# What you are asked to do:
Set down exactly, from the records below, the line with "[0:08.10-0:09.00]" through the line with "[00:17:16.00]", and nothing else.

# Saved data entries:
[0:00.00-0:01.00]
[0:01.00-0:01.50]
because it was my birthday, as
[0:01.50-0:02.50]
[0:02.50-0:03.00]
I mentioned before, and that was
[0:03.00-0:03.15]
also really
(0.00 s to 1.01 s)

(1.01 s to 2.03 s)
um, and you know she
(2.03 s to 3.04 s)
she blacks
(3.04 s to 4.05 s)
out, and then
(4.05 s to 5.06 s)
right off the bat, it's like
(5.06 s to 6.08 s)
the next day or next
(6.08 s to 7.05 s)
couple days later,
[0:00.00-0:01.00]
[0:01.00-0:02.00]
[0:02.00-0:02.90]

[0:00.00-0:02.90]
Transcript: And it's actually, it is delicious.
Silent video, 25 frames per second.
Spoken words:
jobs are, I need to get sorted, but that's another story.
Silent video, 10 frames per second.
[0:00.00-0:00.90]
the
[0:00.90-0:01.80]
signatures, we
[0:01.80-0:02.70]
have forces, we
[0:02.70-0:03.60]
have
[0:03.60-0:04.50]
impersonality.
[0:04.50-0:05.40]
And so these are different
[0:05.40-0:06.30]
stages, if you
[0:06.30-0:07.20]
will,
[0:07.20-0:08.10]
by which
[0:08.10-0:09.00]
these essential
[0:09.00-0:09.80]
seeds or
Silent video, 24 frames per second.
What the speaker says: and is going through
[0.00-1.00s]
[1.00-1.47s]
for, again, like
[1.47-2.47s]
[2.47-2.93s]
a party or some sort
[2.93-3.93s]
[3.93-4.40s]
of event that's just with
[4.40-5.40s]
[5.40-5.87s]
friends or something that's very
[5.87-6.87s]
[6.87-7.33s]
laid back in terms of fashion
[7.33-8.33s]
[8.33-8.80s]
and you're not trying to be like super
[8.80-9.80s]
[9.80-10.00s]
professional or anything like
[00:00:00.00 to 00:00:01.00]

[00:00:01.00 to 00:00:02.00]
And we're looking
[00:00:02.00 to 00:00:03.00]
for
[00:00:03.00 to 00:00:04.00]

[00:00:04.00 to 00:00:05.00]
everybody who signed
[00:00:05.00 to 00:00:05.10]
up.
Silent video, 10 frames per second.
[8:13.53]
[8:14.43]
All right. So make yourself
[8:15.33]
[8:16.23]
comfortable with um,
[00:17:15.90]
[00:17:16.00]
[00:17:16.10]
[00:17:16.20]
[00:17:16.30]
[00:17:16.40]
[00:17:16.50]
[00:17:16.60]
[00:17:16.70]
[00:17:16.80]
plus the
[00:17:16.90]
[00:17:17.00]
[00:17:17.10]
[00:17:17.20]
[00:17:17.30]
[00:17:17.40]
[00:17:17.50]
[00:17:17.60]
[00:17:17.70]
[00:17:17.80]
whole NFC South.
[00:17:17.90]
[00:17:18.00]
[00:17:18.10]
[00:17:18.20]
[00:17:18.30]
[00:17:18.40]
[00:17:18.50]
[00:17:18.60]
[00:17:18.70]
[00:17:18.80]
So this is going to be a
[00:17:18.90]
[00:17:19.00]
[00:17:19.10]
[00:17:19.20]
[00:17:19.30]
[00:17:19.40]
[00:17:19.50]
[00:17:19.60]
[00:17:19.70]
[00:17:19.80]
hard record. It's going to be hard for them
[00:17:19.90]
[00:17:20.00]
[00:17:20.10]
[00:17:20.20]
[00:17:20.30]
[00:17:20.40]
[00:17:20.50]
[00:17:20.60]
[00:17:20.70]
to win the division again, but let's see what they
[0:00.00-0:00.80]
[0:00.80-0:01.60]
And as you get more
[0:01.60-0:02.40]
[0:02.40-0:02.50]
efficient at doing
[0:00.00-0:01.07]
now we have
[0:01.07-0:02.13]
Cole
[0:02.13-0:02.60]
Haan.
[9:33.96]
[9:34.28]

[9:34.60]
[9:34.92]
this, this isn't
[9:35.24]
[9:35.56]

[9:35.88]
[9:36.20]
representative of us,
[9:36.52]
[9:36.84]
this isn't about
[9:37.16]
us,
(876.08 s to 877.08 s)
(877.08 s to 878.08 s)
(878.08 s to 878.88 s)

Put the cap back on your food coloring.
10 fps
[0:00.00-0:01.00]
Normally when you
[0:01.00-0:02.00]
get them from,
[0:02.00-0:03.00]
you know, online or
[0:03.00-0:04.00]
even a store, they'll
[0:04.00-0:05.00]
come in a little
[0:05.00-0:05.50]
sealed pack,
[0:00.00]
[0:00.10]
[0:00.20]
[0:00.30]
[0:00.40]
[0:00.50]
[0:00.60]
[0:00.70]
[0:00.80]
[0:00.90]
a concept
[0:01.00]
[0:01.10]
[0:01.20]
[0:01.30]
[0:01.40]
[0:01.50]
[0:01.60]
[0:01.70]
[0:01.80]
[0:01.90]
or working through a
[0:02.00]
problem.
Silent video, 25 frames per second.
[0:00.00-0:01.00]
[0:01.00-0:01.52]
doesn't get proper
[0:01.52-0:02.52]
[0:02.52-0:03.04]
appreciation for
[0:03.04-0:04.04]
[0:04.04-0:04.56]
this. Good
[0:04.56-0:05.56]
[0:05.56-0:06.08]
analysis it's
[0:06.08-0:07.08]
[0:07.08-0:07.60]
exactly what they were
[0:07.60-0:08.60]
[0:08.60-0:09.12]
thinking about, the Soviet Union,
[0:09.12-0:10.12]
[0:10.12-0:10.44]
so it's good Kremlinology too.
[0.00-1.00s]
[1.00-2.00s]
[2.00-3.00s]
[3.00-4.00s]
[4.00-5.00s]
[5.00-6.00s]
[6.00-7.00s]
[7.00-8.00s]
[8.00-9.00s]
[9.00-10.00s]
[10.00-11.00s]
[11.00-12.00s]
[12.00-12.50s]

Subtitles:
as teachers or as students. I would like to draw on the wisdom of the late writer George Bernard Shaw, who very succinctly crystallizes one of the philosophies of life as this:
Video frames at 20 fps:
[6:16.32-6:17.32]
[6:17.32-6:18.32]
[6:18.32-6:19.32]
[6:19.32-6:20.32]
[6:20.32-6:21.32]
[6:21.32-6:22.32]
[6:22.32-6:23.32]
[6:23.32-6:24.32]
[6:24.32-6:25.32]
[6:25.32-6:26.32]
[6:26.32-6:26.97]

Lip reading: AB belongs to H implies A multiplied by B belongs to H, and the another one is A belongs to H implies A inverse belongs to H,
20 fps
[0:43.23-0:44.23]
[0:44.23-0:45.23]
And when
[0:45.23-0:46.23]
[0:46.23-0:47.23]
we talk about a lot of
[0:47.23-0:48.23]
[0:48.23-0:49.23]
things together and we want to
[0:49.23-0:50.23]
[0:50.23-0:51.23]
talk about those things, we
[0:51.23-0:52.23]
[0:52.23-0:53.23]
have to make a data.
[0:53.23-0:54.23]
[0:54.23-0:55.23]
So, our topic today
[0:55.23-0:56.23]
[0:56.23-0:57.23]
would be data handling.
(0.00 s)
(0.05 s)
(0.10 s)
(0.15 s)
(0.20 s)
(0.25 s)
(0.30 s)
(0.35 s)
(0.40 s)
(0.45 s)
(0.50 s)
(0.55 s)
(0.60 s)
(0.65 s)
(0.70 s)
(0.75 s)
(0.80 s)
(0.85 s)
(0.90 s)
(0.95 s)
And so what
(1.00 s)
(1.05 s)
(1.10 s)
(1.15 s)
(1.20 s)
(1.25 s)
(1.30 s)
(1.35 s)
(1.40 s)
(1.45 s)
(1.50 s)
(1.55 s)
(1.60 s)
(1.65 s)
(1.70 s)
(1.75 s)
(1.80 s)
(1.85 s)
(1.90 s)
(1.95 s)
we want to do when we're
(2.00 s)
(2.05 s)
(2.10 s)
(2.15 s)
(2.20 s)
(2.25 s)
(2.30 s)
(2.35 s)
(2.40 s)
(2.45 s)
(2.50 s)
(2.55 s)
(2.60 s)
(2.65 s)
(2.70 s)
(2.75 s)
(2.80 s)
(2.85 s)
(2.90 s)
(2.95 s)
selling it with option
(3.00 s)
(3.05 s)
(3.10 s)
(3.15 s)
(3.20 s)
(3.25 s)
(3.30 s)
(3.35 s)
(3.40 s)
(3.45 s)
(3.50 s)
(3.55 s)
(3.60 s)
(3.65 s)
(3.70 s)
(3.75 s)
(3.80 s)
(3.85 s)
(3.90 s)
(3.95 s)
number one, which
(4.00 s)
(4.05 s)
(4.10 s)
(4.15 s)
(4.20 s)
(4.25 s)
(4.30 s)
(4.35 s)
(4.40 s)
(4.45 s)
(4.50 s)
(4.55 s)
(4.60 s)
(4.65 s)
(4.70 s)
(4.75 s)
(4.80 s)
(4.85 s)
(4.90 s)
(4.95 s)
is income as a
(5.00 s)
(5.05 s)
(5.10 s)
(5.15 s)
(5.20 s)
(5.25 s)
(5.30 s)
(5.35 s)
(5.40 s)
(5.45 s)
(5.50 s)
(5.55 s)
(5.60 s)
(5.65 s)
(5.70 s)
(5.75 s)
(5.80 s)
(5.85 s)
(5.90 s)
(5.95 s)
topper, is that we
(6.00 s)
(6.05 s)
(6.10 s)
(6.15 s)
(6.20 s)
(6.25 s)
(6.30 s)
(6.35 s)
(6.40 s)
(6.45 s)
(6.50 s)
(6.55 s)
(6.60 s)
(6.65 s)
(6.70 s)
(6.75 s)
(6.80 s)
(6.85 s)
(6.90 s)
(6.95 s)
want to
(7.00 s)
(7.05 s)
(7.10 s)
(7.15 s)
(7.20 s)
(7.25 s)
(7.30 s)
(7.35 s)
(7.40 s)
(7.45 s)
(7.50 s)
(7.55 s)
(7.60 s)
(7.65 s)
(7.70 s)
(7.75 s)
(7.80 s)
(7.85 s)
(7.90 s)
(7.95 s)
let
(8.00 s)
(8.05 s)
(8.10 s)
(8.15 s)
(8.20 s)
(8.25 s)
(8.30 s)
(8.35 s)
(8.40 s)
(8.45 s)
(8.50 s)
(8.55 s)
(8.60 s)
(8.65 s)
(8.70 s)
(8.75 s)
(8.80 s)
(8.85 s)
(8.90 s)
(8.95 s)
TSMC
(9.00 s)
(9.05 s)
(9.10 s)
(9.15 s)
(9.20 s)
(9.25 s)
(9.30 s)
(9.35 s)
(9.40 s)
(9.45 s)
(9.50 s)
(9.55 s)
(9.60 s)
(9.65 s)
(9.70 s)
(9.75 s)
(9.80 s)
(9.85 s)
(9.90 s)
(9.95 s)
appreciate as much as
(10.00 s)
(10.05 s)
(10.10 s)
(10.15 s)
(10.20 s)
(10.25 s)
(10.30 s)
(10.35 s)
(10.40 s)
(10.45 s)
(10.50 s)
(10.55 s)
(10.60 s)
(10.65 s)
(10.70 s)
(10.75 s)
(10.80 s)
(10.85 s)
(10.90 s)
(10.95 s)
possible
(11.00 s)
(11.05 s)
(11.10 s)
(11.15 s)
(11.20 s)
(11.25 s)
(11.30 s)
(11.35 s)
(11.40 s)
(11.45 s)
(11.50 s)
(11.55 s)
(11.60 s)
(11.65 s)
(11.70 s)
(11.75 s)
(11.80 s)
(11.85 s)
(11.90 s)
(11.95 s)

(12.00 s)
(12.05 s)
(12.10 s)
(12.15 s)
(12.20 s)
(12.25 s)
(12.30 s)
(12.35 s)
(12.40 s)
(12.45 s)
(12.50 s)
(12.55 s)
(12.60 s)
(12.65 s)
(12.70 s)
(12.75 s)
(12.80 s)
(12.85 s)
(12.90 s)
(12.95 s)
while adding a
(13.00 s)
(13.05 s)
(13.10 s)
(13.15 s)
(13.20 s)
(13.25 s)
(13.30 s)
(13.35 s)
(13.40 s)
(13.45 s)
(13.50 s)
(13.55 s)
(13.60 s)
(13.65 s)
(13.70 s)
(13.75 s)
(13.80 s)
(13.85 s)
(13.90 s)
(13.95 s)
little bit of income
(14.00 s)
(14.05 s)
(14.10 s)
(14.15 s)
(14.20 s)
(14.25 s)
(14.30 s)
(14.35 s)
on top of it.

# Result:
[0:08.10-0:09.00]
these essential
[0:09.00-0:09.80]
seeds or
Silent video, 24 frames per second.
What the speaker says: and is going through
[0.00-1.00s]
[1.00-1.47s]
for, again, like
[1.47-2.47s]
[2.47-2.93s]
a party or some sort
[2.93-3.93s]
[3.93-4.40s]
of event that's just with
[4.40-5.40s]
[5.40-5.87s]
friends or something that's very
[5.87-6.87s]
[6.87-7.33s]
laid back in terms of fashion
[7.33-8.33s]
[8.33-8.80s]
and you're not trying to be like super
[8.80-9.80s]
[9.80-10.00s]
professional or anything like
[00:00:00.00 to 00:00:01.00]

[00:00:01.00 to 00:00:02.00]
And we're looking
[00:00:02.00 to 00:00:03.00]
for
[00:00:03.00 to 00:00:04.00]

[00:00:04.00 to 00:00:05.00]
everybody who signed
[00:00:05.00 to 00:00:05.10]
up.
Silent video, 10 frames per second.
[8:13.53]
[8:14.43]
All right. So make yourself
[8:15.33]
[8:16.23]
comfortable with um,
[00:17:15.90]
[00:17:16.00]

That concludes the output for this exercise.